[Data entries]
========================================
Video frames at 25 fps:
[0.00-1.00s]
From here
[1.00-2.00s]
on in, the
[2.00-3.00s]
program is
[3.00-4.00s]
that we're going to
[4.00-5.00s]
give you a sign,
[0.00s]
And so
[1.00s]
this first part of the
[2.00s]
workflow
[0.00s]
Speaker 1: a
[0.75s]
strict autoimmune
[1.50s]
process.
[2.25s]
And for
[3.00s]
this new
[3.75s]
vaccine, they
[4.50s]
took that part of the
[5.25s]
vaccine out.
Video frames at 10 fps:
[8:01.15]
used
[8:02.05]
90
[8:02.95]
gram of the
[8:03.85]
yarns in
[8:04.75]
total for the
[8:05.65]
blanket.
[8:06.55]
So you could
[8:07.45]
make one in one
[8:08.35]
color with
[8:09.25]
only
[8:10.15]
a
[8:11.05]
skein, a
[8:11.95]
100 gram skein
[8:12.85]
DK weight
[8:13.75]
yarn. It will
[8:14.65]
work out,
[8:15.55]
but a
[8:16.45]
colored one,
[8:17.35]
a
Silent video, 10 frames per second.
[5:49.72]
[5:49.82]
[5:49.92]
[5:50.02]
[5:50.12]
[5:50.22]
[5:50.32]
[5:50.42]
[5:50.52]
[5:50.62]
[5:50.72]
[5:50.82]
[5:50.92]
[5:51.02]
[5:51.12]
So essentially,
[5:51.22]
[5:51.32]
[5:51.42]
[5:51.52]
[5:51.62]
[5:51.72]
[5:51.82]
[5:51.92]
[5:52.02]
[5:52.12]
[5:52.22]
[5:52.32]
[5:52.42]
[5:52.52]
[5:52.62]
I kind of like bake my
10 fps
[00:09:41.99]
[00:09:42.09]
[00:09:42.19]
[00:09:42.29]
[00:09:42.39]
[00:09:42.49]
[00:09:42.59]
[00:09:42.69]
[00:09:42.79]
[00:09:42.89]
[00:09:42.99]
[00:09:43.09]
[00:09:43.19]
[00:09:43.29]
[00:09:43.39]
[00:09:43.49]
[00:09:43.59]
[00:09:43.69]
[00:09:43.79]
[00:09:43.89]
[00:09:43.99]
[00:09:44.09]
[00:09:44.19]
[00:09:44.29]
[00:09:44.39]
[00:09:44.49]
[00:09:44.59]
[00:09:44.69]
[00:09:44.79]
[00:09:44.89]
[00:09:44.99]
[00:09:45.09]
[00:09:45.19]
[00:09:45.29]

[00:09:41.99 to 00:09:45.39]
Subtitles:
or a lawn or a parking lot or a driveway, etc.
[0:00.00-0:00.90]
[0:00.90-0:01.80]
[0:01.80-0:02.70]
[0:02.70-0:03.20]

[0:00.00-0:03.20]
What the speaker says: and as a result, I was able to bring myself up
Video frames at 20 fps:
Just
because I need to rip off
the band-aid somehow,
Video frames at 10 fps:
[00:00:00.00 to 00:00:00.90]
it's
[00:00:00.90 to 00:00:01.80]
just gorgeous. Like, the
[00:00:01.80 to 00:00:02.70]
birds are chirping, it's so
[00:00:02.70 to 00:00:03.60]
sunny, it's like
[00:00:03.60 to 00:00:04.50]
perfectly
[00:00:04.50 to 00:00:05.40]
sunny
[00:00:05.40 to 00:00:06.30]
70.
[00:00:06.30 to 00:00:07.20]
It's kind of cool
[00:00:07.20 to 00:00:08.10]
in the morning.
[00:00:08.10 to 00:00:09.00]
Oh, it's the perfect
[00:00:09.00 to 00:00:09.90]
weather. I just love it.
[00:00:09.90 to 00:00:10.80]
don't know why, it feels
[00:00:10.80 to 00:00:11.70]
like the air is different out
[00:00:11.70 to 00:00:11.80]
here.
========================================
= EXERCISE =
For each record above, give it again without a single change.

= RESULT OF THIS EXERCISE =
Video frames at 25 fps:
[0.00-1.00s]
From here
[1.00-2.00s]
on in, the
[2.00-3.00s]
program is
[3.00-4.00s]
that we're going to
[4.00-5.00s]
give you a sign,
[0.00s]
And so
[1.00s]
this first part of the
[2.00s]
workflow
[0.00s]
Speaker 1: a
[0.75s]
strict autoimmune
[1.50s]
process.
[2.25s]
And for
[3.00s]
this new
[3.75s]
vaccine, they
[4.50s]
took that part of the
[5.25s]
vaccine out.
Video frames at 10 fps:
[8:01.15]
used
[8:02.05]
90
[8:02.95]
gram of the
[8:03.85]
yarns in
[8:04.75]
total for the
[8:05.65]
blanket.
[8:06.55]
So you could
[8:07.45]
make one in one
[8:08.35]
color with
[8:09.25]
only
[8:10.15]
a
[8:11.05]
skein, a
[8:11.95]
100 gram skein
[8:12.85]
DK weight
[8:13.75]
yarn. It will
[8:14.65]
work out,
[8:15.55]
but a
[8:16.45]
colored one,
[8:17.35]
a
Silent video, 10 frames per second.
[5:49.72]
[5:49.82]
[5:49.92]
[5:50.02]
[5:50.12]
[5:50.22]
[5:50.32]
[5:50.42]
[5:50.52]
[5:50.62]
[5:50.72]
[5:50.82]
[5:50.92]
[5:51.02]
[5:51.12]
So essentially,
[5:51.22]
[5:51.32]
[5:51.42]
[5:51.52]
[5:51.62]
[5:51.72]
[5:51.82]
[5:51.92]
[5:52.02]
[5:52.12]
[5:52.22]
[5:52.32]
[5:52.42]
[5:52.52]
[5:52.62]
I kind of like bake my
10 fps
[00:09:41.99]
[00:09:42.09]
[00:09:42.19]
[00:09:42.29]
[00:09:42.39]
[00:09:42.49]
[00:09:42.59]
[00:09:42.69]
[00:09:42.79]
[00:09:42.89]
[00:09:42.99]
[00:09:43.09]
[00:09:43.19]
[00:09:43.29]
[00:09:43.39]
[00:09:43.49]
[00:09:43.59]
[00:09:43.69]
[00:09:43.79]
[00:09:43.89]
[00:09:43.99]
[00:09:44.09]
[00:09:44.19]
[00:09:44.29]
[00:09:44.39]
[00:09:44.49]
[00:09:44.59]
[00:09:44.69]
[00:09:44.79]
[00:09:44.89]
[00:09:44.99]
[00:09:45.09]
[00:09:45.19]
[00:09:45.29]

[00:09:41.99 to 00:09:45.39]
Subtitles:
or a lawn or a parking lot or a driveway, etc.
[0:00.00-0:00.90]
[0:00.90-0:01.80]
[0:01.80-0:02.70]
[0:02.70-0:03.20]

[0:00.00-0:03.20]
What the speaker says: and as a result, I was able to bring myself up
Video frames at 20 fps:
Just
because I need to rip off
the band-aid somehow,
Video frames at 10 fps:
[00:00:00.00 to 00:00:00.90]
it's
[00:00:00.90 to 00:00:01.80]
just gorgeous. Like, the
[00:00:01.80 to 00:00:02.70]
birds are chirping, it's so
[00:00:02.70 to 00:00:03.60]
sunny, it's like
[00:00:03.60 to 00:00:04.50]
perfectly
[00:00:04.50 to 00:00:05.40]
sunny
[00:00:05.40 to 00:00:06.30]
70.
[00:00:06.30 to 00:00:07.20]
It's kind of cool
[00:00:07.20 to 00:00:08.10]
in the morning.
[00:00:08.10 to 00:00:09.00]
Oh, it's the perfect
[00:00:09.00 to 00:00:09.90]
weather. I just love it.
[00:00:09.90 to 00:00:10.80]
don't know why, it feels
[00:00:10.80 to 00:00:11.70]
like the air is different out
[00:00:11.70 to 00:00:11.80]
here.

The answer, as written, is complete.